3. Modèle de réponse rétinienne
Pour simuler l’impact des FEM sur l’activité neuronale rétinienne, l’équipe a développé un modèle de réponse des cellules ganglionnaires rétiniennes (Retinal Ganglion Cells, RGCs). Ce modèle suppose que les champs récepteurs des RGCs ont une distribution gaussienne et sont caractérisés par un noyau spatio-temporel. Les taux de décharge des RGCs ont été simulés via un processus de Poisson, et un classifieur bayésien (Bayesian Classifier) a été utilisé pour classer l’orientation des stimuli. Ce classifieur accumule les preuves issues de l’activité rétinienne, mettant à jour progressivement la distribution de probabilité a posteriori pour inférer la direction et la position du stimulus.
4. Comparaison entre modèle et résultats expérimentaux
Les résultats montrent que des FEM d’amplitude modérée améliorent significativement la capacité à discriminer des stimuli fins, tandis que des FEM trop faibles ou trop grands nuisent à l’acuité visuelle.
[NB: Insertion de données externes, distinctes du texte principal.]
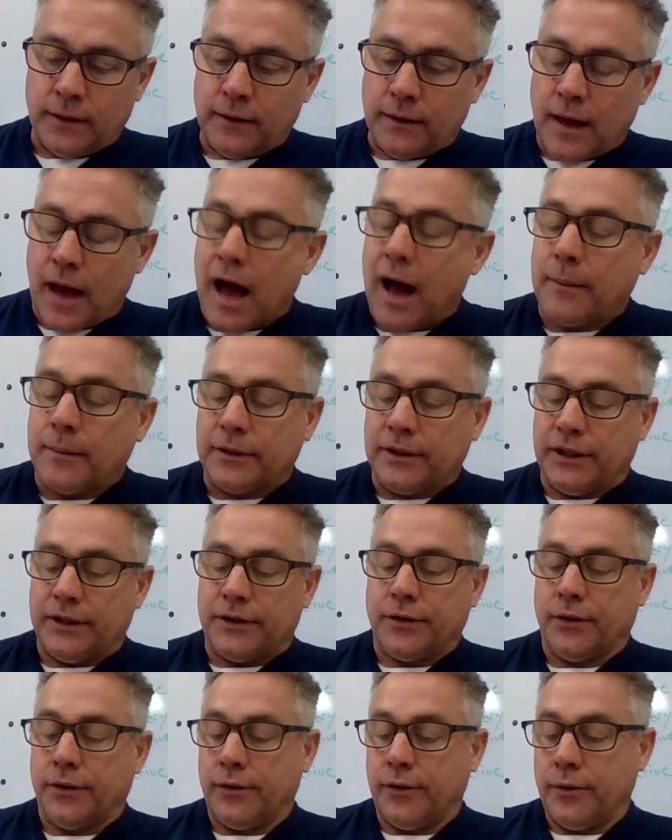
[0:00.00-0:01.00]
Homily
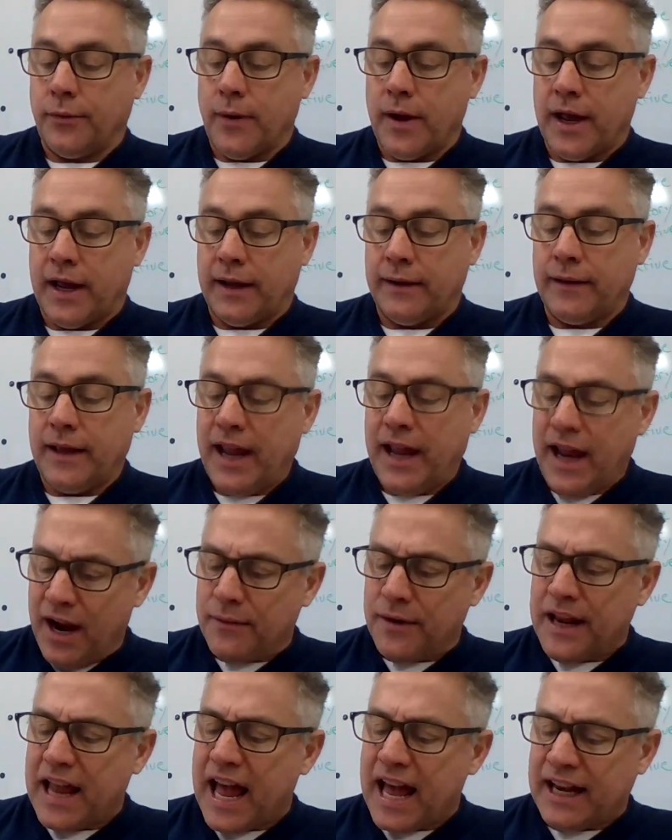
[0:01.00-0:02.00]
turned away.
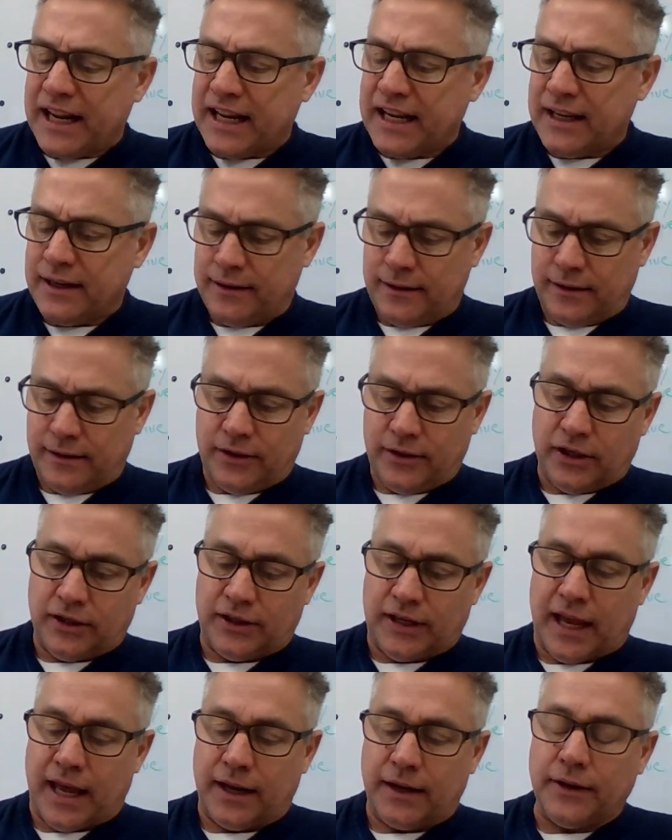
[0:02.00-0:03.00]
Arrietty, she
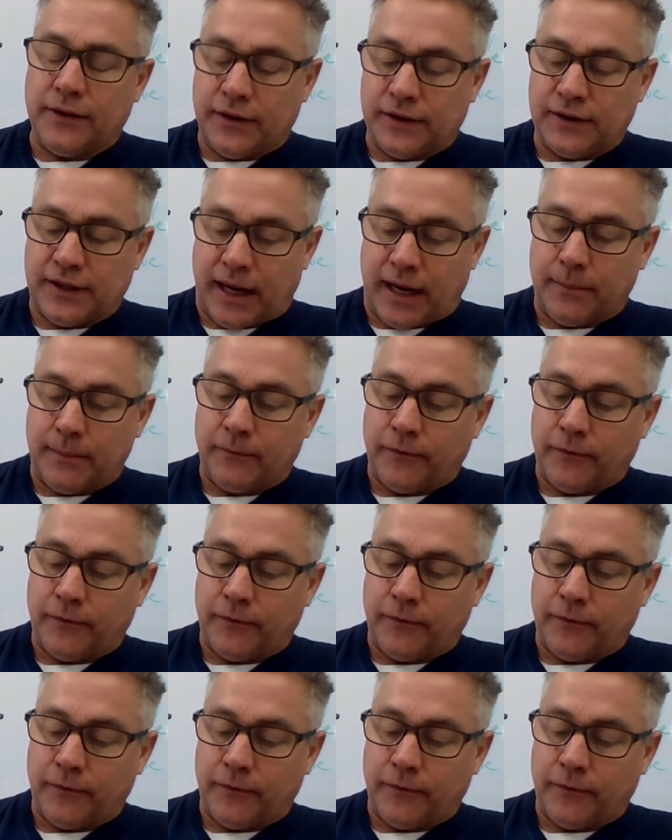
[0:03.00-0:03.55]
said in the same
Ces résultats correspondent étroitement aux données expérimentales, validant ainsi le modèle. De plus, l’étude révèle que les participants ajustent dynamiquement l’amplitude de leurs FEM en fonction de la taille du stimulus, tout en restant dans une plage proche de l’optimum pour maximiser l’acuité visuelle.
Conclusion de l’étude
En combinant expérimentation et modélisation théorique, cette étude révèle le double rôle des FEM dans les tâches de haute acuité visuelle : d’une part, les FEM rafraîchissent l’image sur la rétine, rendant l’activité des RGCs plus soutenue et améliorant ainsi l’encodage des détails fins ; d’autre part, les FEM introduisent des variations temporelles qui fournissent davantage d’informations sur les stimuli. L’étude montre également que l’amplitude des FEM est ajustée dynamiquement pour rester dans une plage proche de l’optimum, ce qui soutient davantage leur rôle positif dans la perception visuelle.
Points forts de l’étude
- Importance : Cette étude est la première à mettre en évidence le rôle actif des FEM dans les tâches de haute acuité visuelle et à proposer des mécanismes d’encodage neural sous-jacents, comblant ainsi une lacune dans ce domaine.
- Innovation méthodologique : La recherche combine une technologie de suivi oculaire de haute précision (AOSLO) avec un classifieur bayésien, offrant un nouveau cadre méthodologique pour l’étude de la perception visuelle.
- Valeur appliquée : Les résultats fournissent de nouvelles bases théoriques pour le diagnostic et le traitement des troubles de la perception visuelle, tout en inspirant la conception d’algorithmes visuels en intelligence artificielle.
Autres informations pertinentes
L’équipe a également exploré la pertinence des FEM dans des conditions de vision naturelle et a proposé des directions de recherche futures, y compris l’extension à des tâches visuelles plus complexes et à des ensembles de stimuli plus variés. Par ailleurs, les données et les codes d’analyse sont disponibles sur la plateforme Mendeley Data, offrant une ressource précieuse pour les études ultérieures.
Grâce à cette recherche, les scientifiques ont non seulement résolu l’énigme des FEM dans la perception visuelle, mais ont également mis en lumière l’importance de la sensation active dans le système visuel, ouvrant de nouvelles voies pour les recherches futures en sciences de la vision.